■ **Exercise**: A complete answer retypes each of the records below precisely and includes none of the pictures.

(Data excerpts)
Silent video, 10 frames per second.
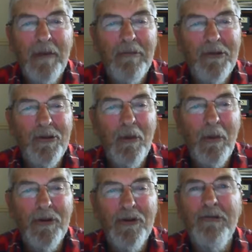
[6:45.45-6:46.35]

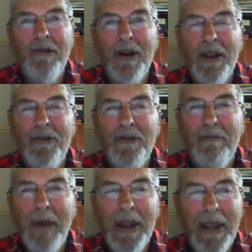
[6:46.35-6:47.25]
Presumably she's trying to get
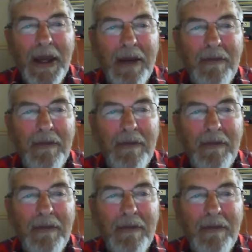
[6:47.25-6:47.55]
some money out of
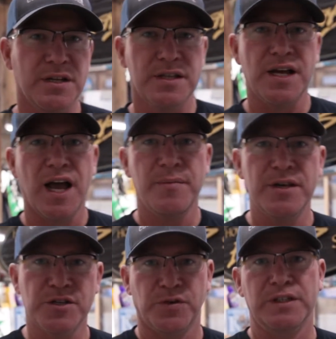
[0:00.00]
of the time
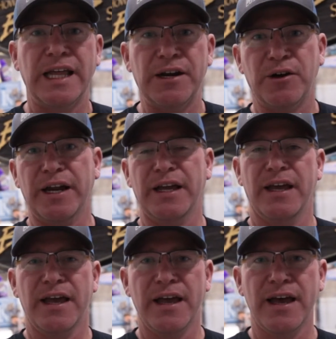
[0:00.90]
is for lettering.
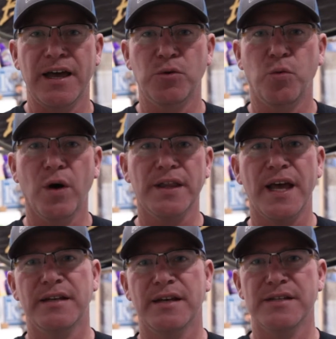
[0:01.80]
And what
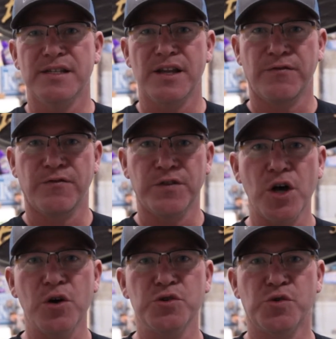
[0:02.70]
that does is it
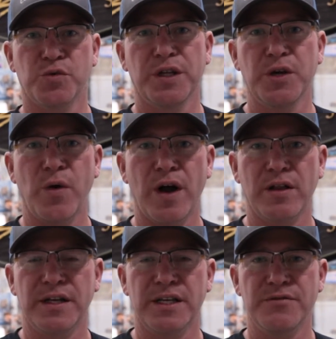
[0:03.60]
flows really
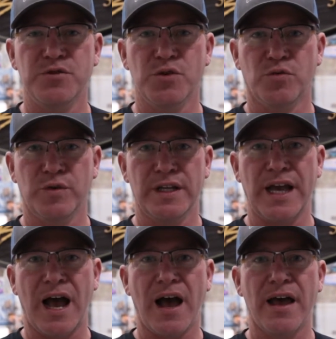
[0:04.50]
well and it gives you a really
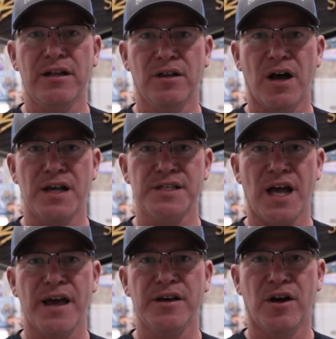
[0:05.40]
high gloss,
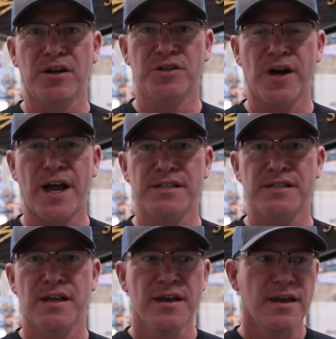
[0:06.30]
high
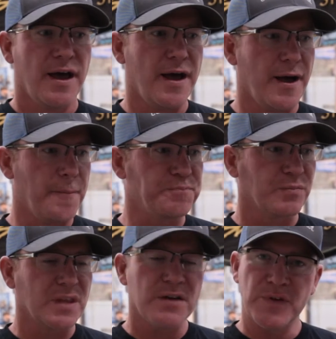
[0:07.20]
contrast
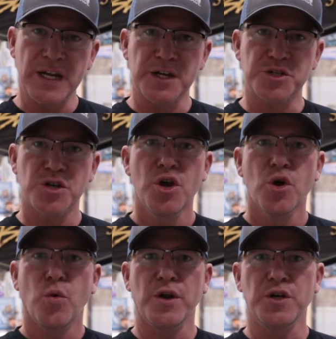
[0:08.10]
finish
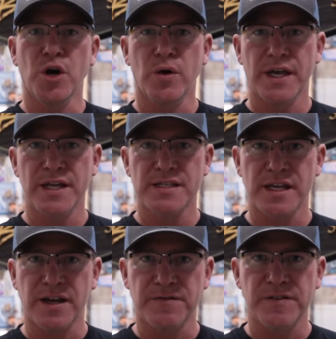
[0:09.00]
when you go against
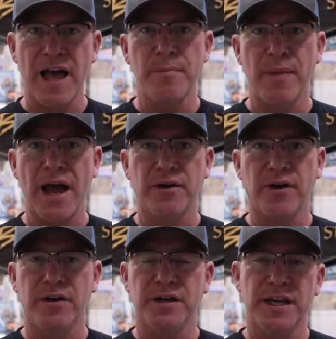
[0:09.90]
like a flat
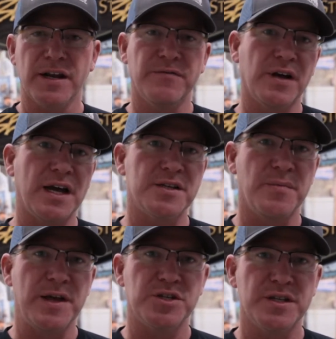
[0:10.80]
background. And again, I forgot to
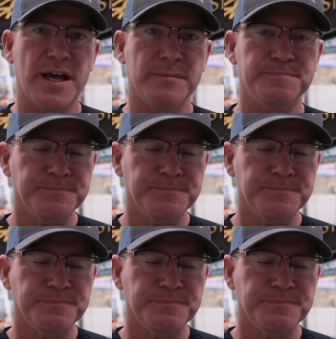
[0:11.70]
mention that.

■ **Exercise result**:
Silent video, 10 frames per second.
[6:45.45-6:46.35]

[6:46.35-6:47.25]
Presumably she's trying to get
[6:47.25-6:47.55]
some money out of
[0:00.00]
of the time
[0:00.90]
is for lettering.
[0:01.80]
And what
[0:02.70]
that does is it
[0:03.60]
flows really
[0:04.50]
well and it gives you a really
[0:05.40]
high gloss,
[0:06.30]
high
[0:07.20]
contrast
[0:08.10]
finish
[0:09.00]
when you go against
[0:09.90]
like a flat
[0:10.80]
background. And again, I forgot to
[0:11.70]
mention that.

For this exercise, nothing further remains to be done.